- **Records for processing**:
+++
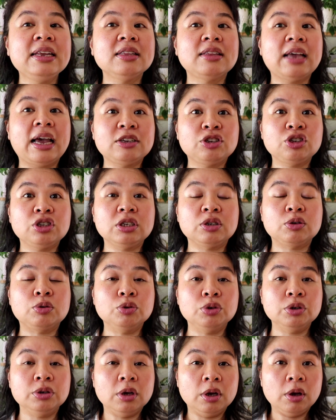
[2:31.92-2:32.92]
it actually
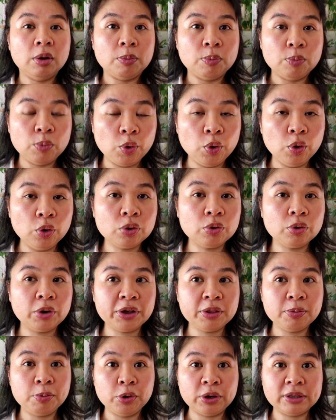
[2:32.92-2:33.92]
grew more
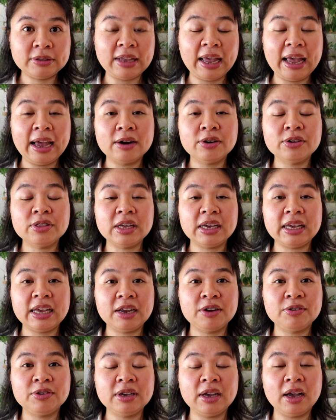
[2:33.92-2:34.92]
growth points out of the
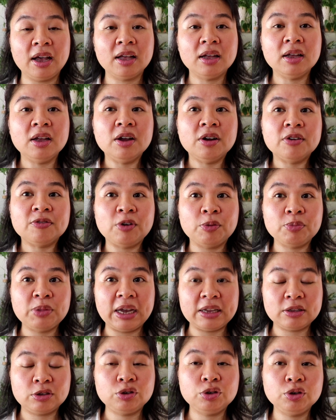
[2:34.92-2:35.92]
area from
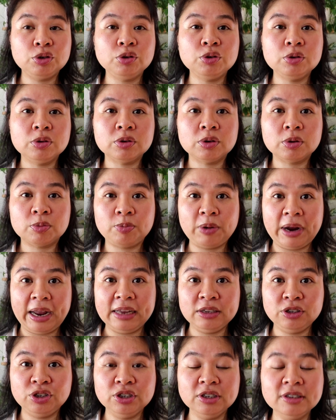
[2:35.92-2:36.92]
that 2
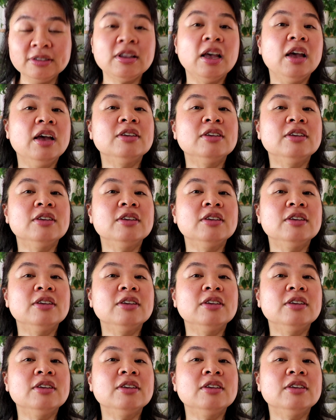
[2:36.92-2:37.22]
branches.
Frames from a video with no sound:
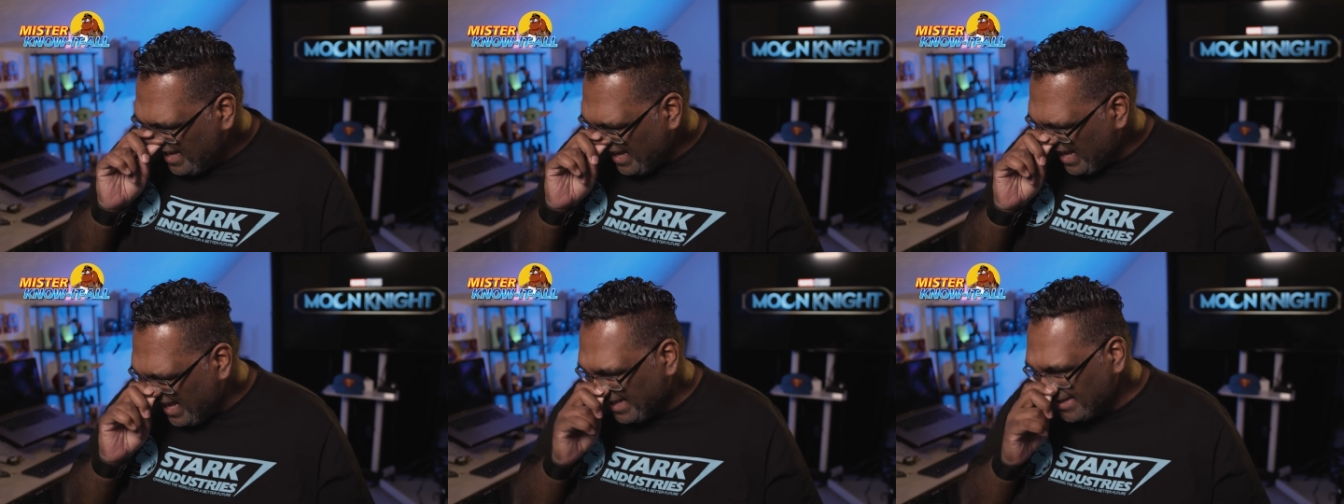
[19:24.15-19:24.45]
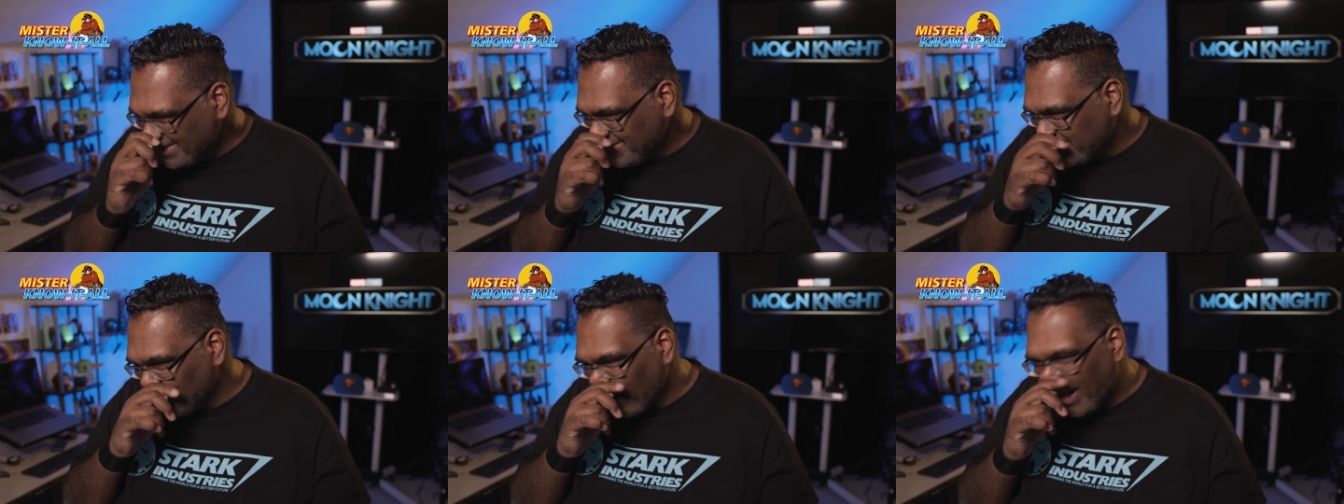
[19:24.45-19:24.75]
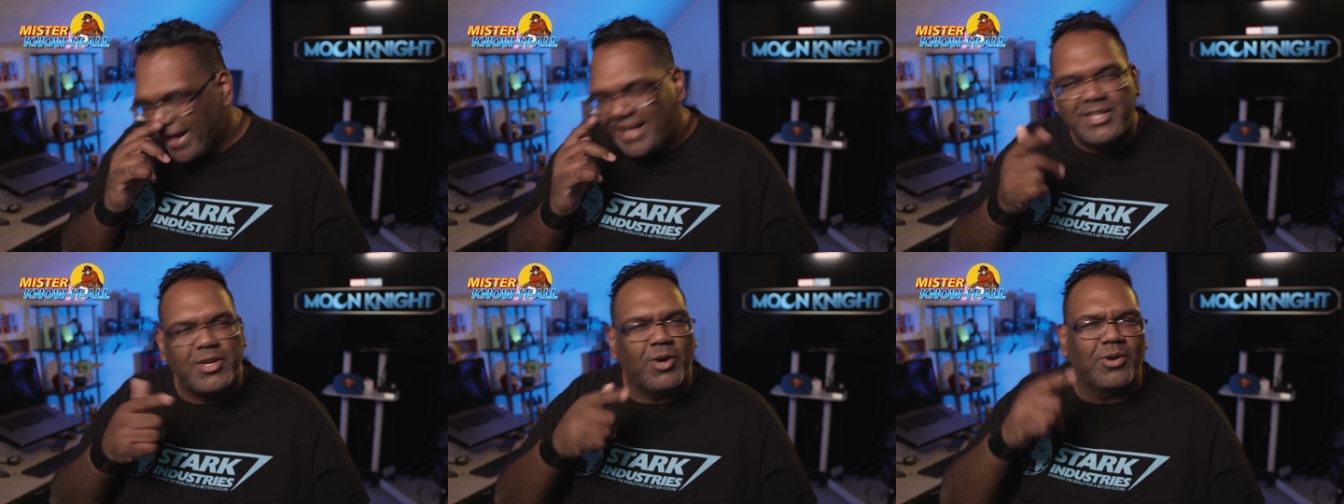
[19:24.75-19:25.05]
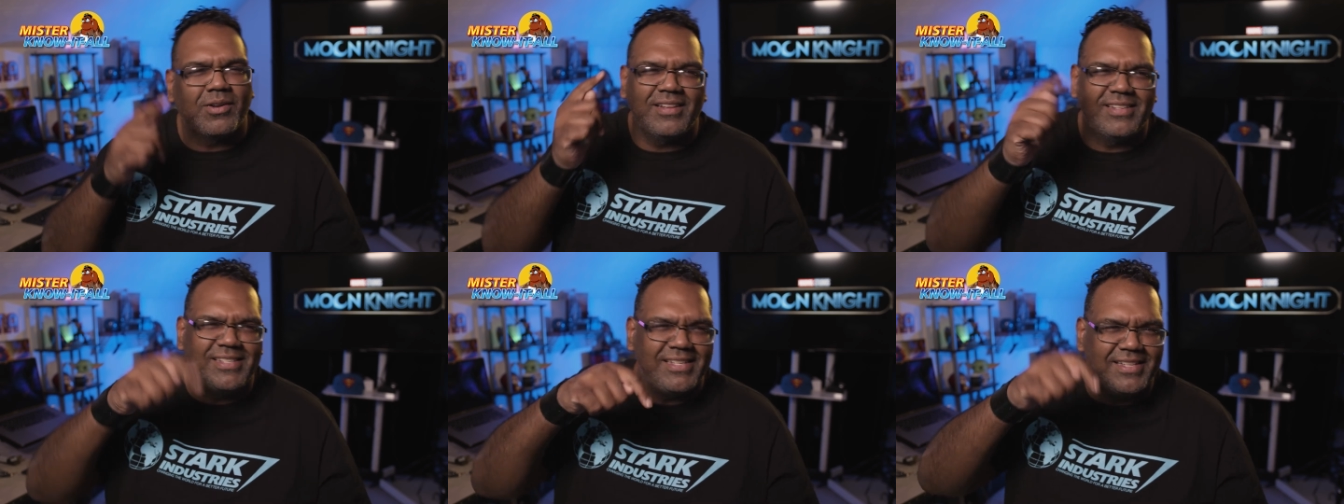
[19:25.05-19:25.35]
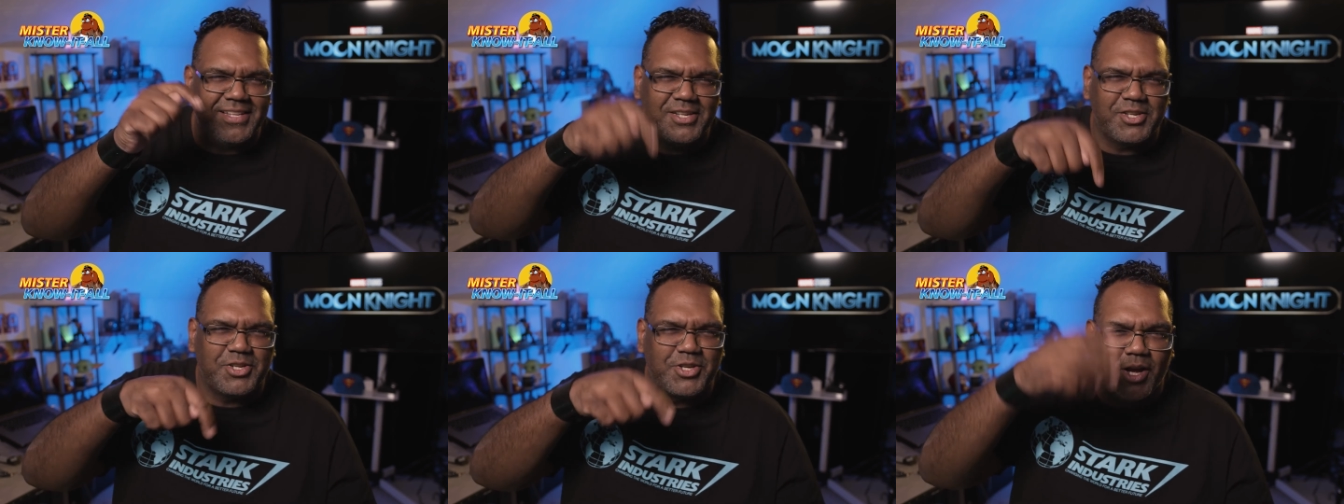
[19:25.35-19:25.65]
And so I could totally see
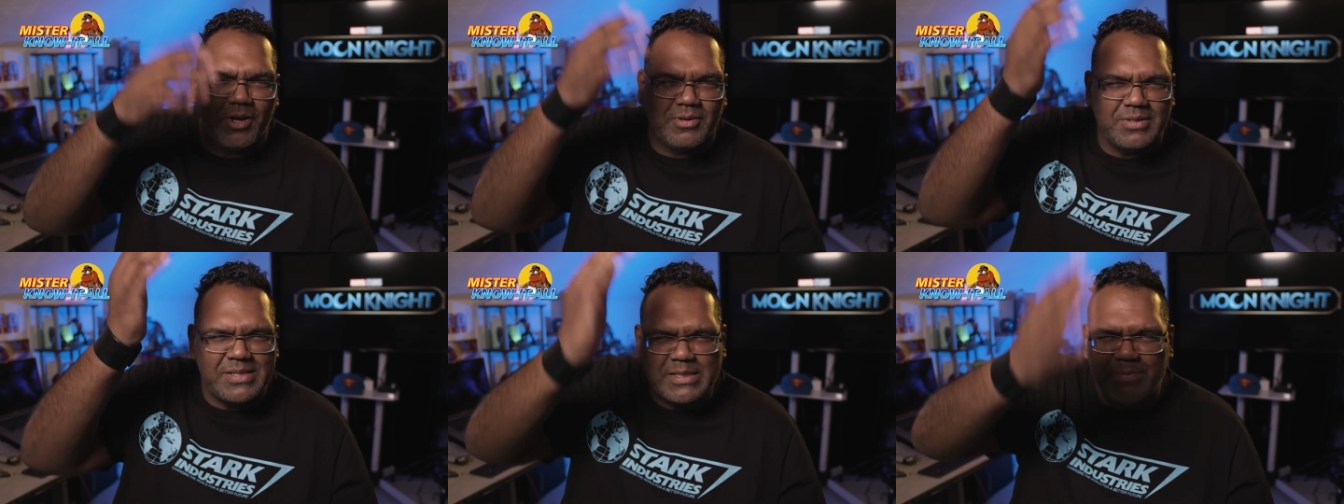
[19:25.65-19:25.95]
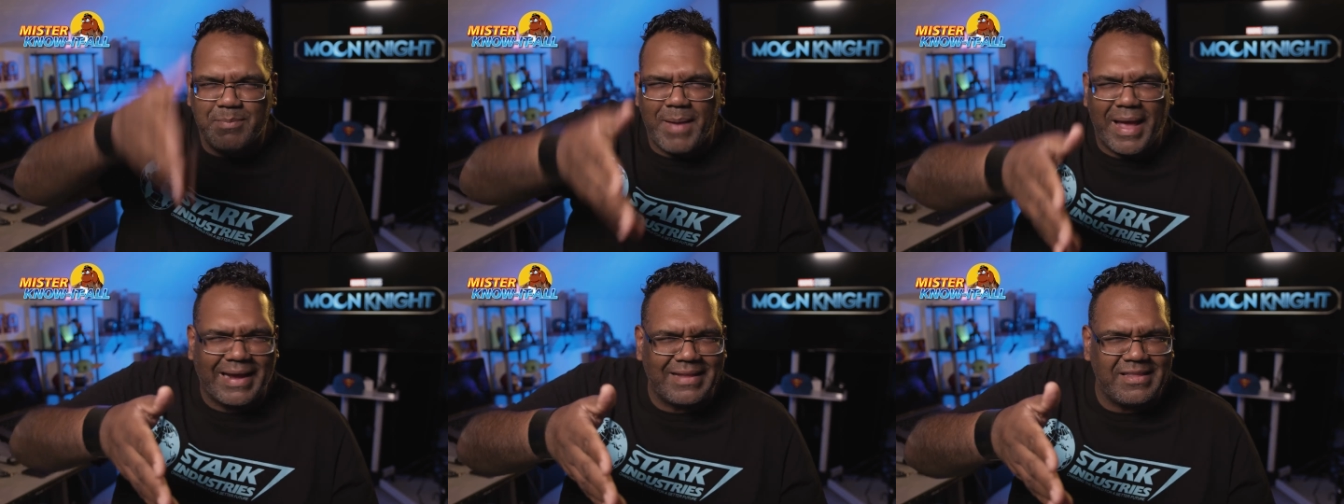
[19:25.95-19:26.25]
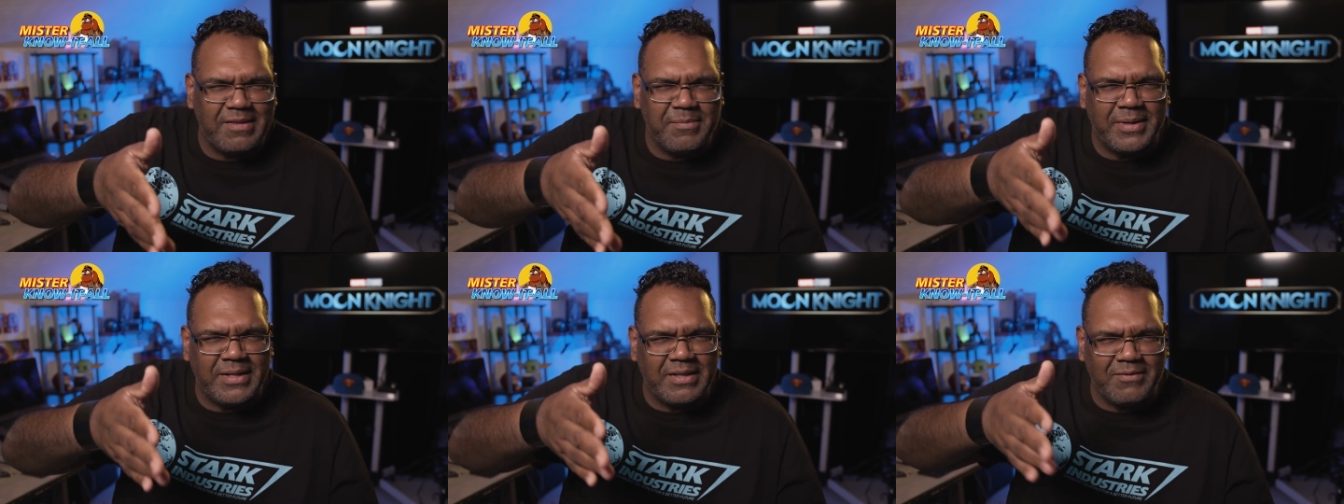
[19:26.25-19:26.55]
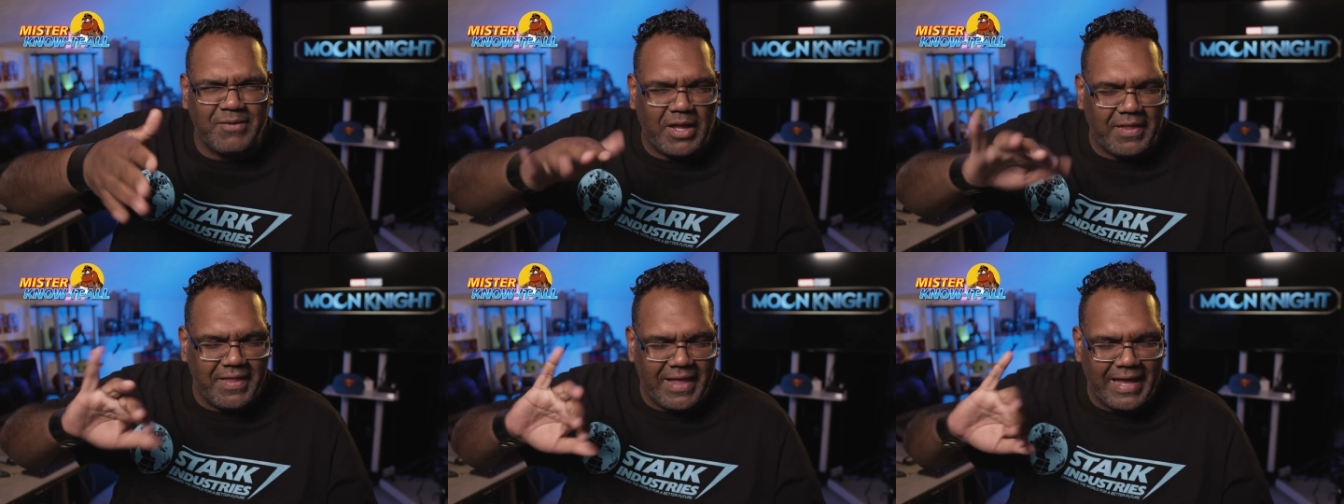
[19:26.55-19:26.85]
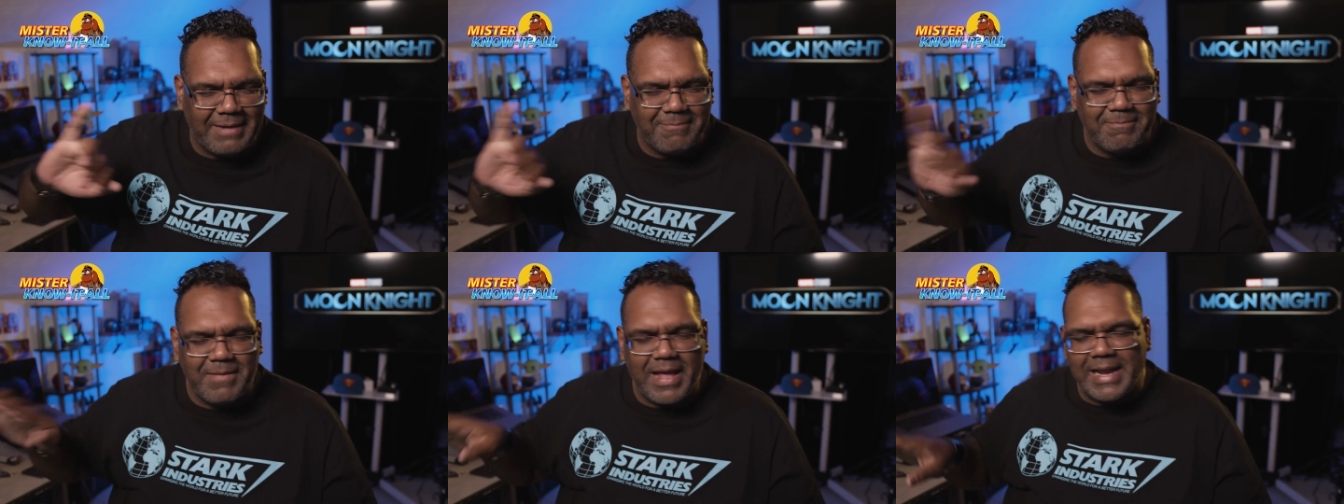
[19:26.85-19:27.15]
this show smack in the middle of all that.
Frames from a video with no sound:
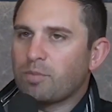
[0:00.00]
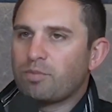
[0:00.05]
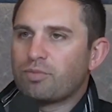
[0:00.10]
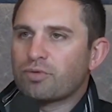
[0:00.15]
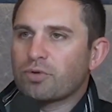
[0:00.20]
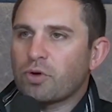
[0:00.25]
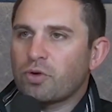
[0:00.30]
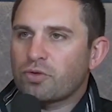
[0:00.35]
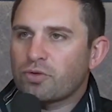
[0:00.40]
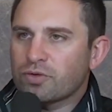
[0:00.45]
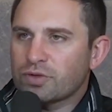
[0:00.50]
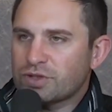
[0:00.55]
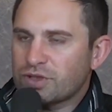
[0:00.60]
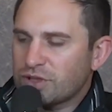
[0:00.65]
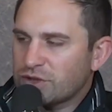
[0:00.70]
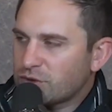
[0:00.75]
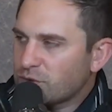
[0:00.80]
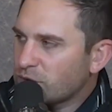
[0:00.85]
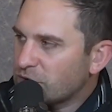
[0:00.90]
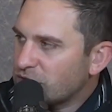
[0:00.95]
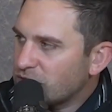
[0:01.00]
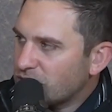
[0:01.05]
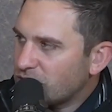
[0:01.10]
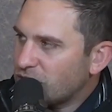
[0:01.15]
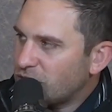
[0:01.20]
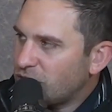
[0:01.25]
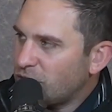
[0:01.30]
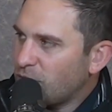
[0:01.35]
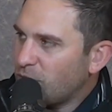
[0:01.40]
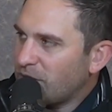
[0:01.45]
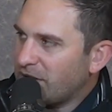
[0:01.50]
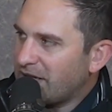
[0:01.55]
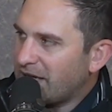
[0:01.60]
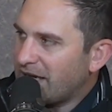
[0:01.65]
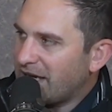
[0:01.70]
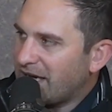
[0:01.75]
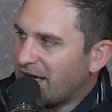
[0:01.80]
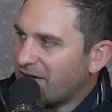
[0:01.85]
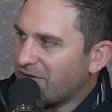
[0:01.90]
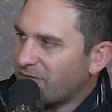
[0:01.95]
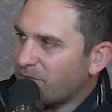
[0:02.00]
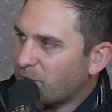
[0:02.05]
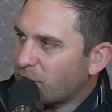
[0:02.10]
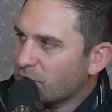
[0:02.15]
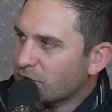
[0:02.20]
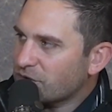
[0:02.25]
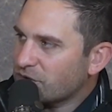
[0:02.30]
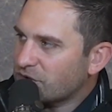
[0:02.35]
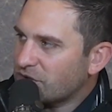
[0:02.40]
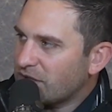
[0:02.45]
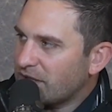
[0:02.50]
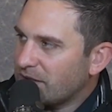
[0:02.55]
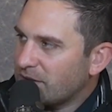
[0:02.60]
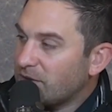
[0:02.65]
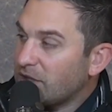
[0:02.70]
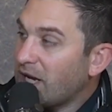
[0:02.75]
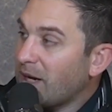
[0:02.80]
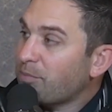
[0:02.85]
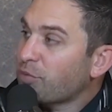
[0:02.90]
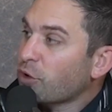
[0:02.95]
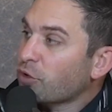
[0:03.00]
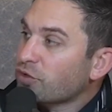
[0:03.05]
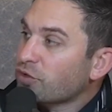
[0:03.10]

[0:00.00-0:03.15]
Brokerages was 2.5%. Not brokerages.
+++
- **Prompt**:
Transcribe exactly the lines that run from the first line of the records above through the line with "[19:25.05-19:25.35]", and include both of those lines; pictures stay out.

- **The completed task**:
[2:31.92-2:32.92]
it actually
[2:32.92-2:33.92]
grew more
[2:33.92-2:34.92]
growth points out of the
[2:34.92-2:35.92]
area from
[2:35.92-2:36.92]
that 2
[2:36.92-2:37.22]
branches.
Frames from a video with no sound:
[19:24.15-19:24.45]
[19:24.45-19:24.75]
[19:24.75-19:25.05]
[19:25.05-19:25.35]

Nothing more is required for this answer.